36 Pages Posted: 31 May 2024
Date Written: February 10, 2023
Abstract
This article examines the rationales for the common law’s penalty rule and finds them lacking. It examines the rule as applied in different common law systems especially since the 2015 United Kingdom Supreme Court decision in Cavendish-Parking Eye Holding BV v Makdessi. The article concludes that the chaotic jurisprudence surrounding the rule warrants its elimination. The rationales that were the original inspiration for the rule have long become antiquated over the six hundred years of its existence. The destabilizing effects of the rule on freedom of contract and certainty of damages calls for its abandonment.
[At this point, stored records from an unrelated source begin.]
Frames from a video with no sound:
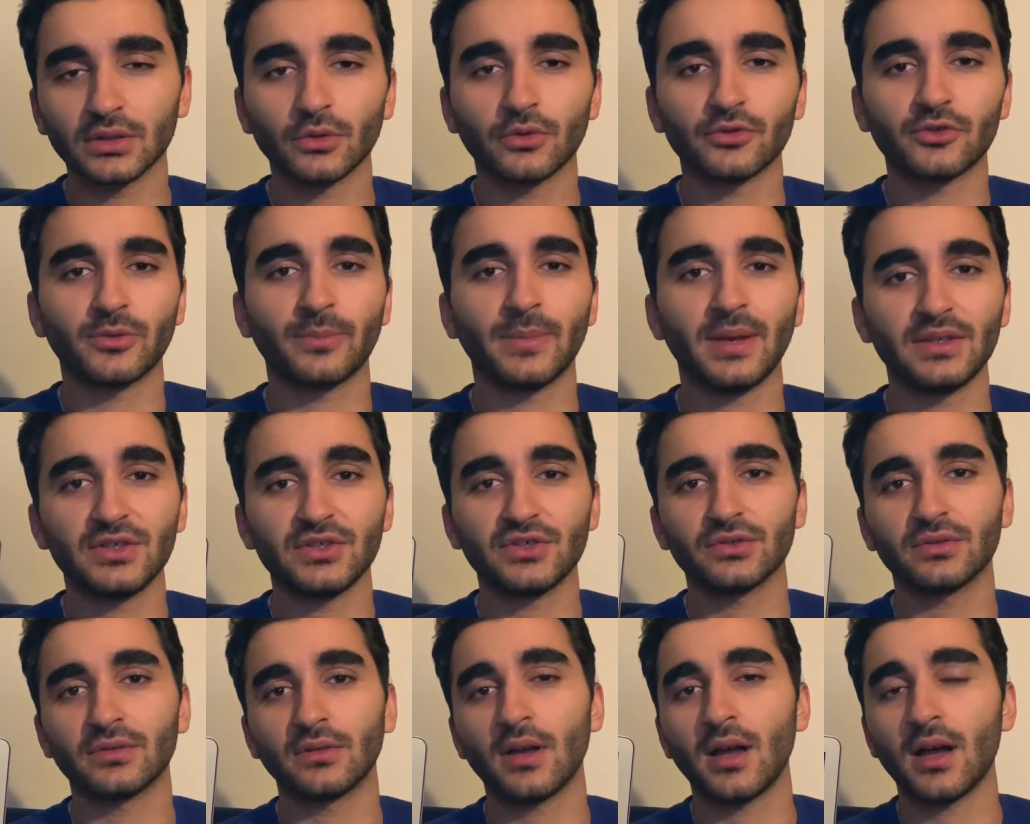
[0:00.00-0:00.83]
also
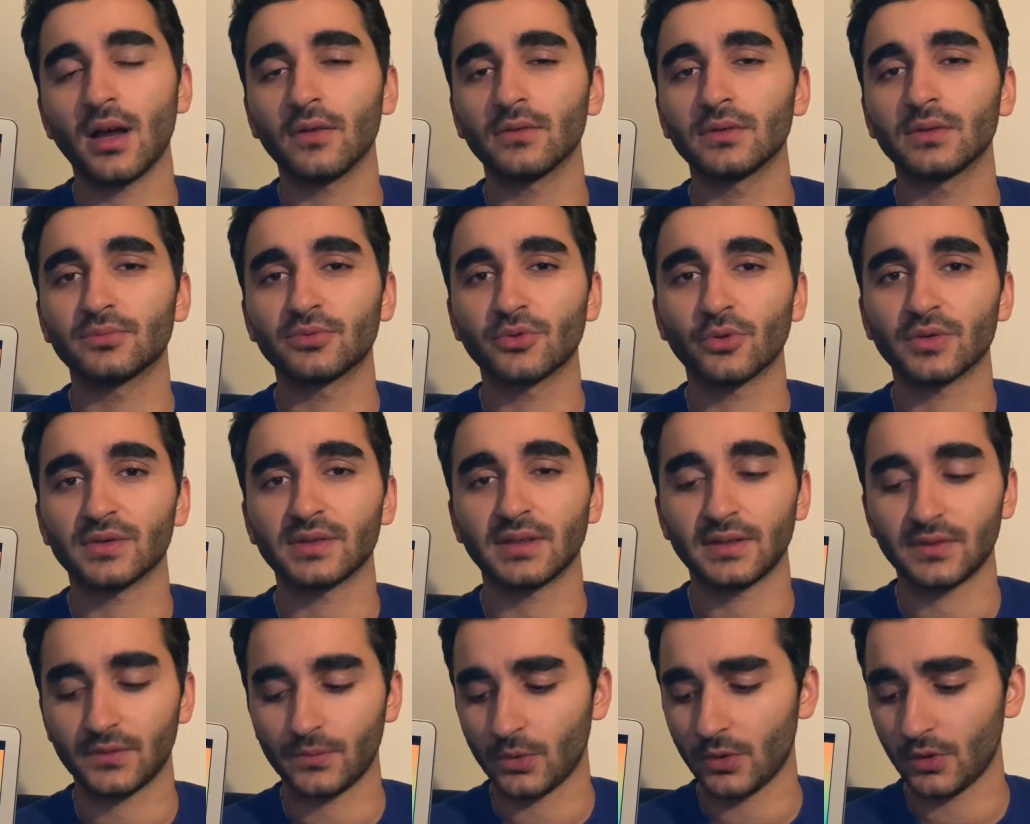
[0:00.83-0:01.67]
mention how the
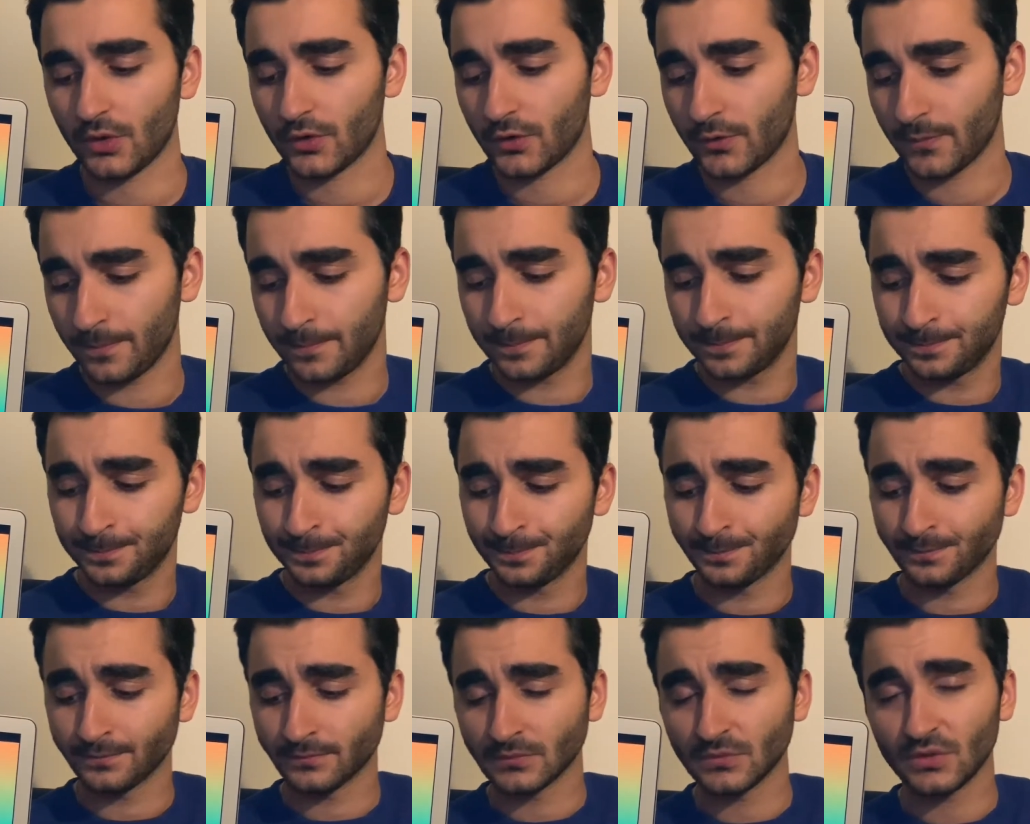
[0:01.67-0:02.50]
process works.
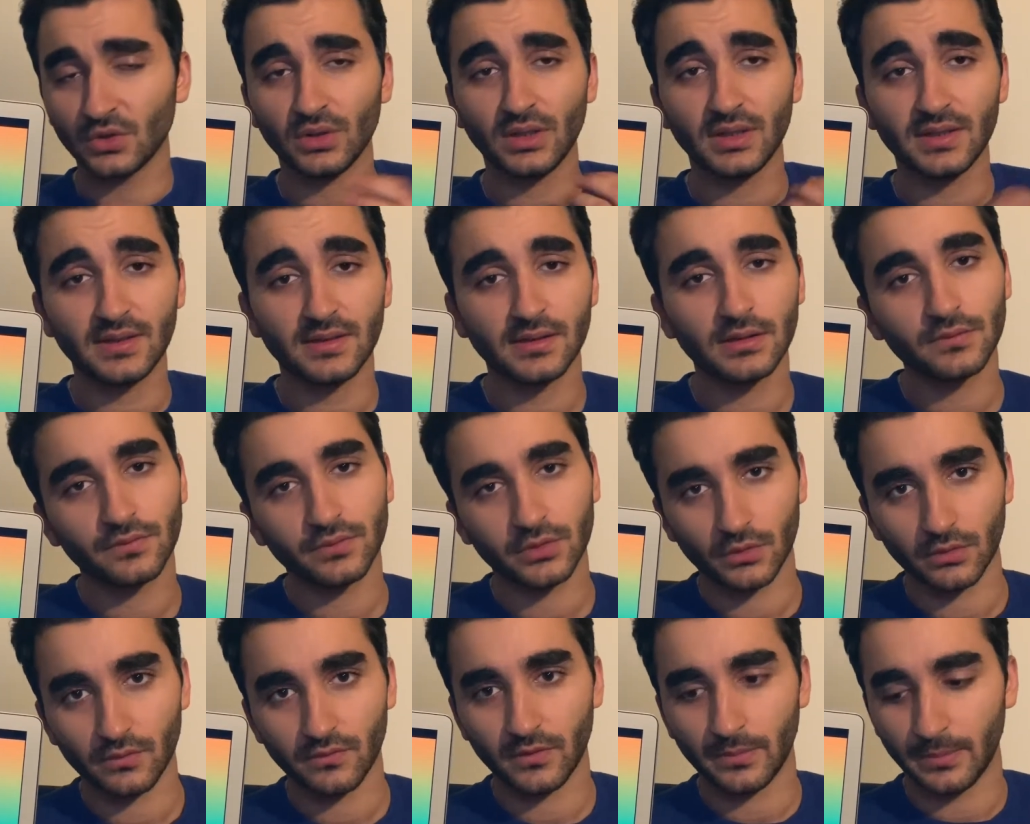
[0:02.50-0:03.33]
So this is the
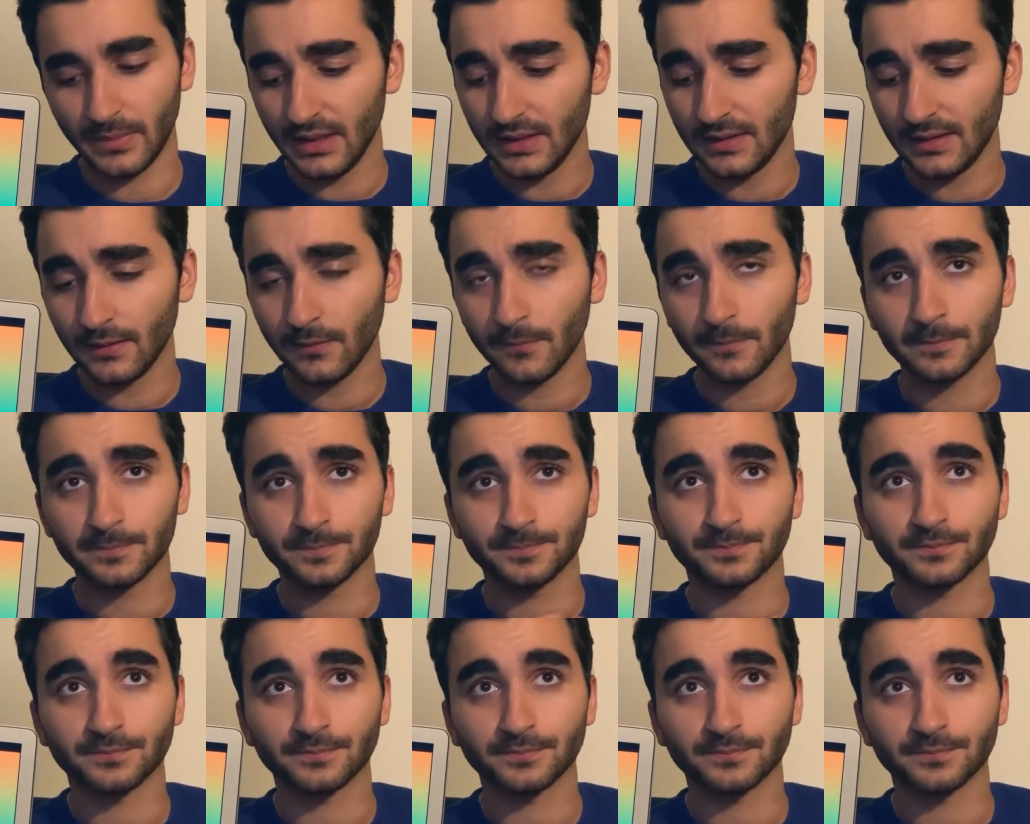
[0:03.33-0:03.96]
flow of the meeting.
The specialized rules of penalty law should be stricken, and the regulation of penalties should be returned to the general body of common law contracts with the recognition of the idiosyncratic values and preferences of private parties. The voiding of penalties should be the domain of consumer contract and protection law and general common law construct of unconscionable and unreasonable terms. This approach would eliminate the overinclusive nature of the penalty rule—for there are penalties that are not penalties due to the undercompensatory nature of contract damages and there are penalties that serve other functions other than to punish the breaching party. This is also a recognition that the civil law has the better rule, which may be a biter pill to accept, but the mangled law of precedents of the anachronistic penalty rule must give way.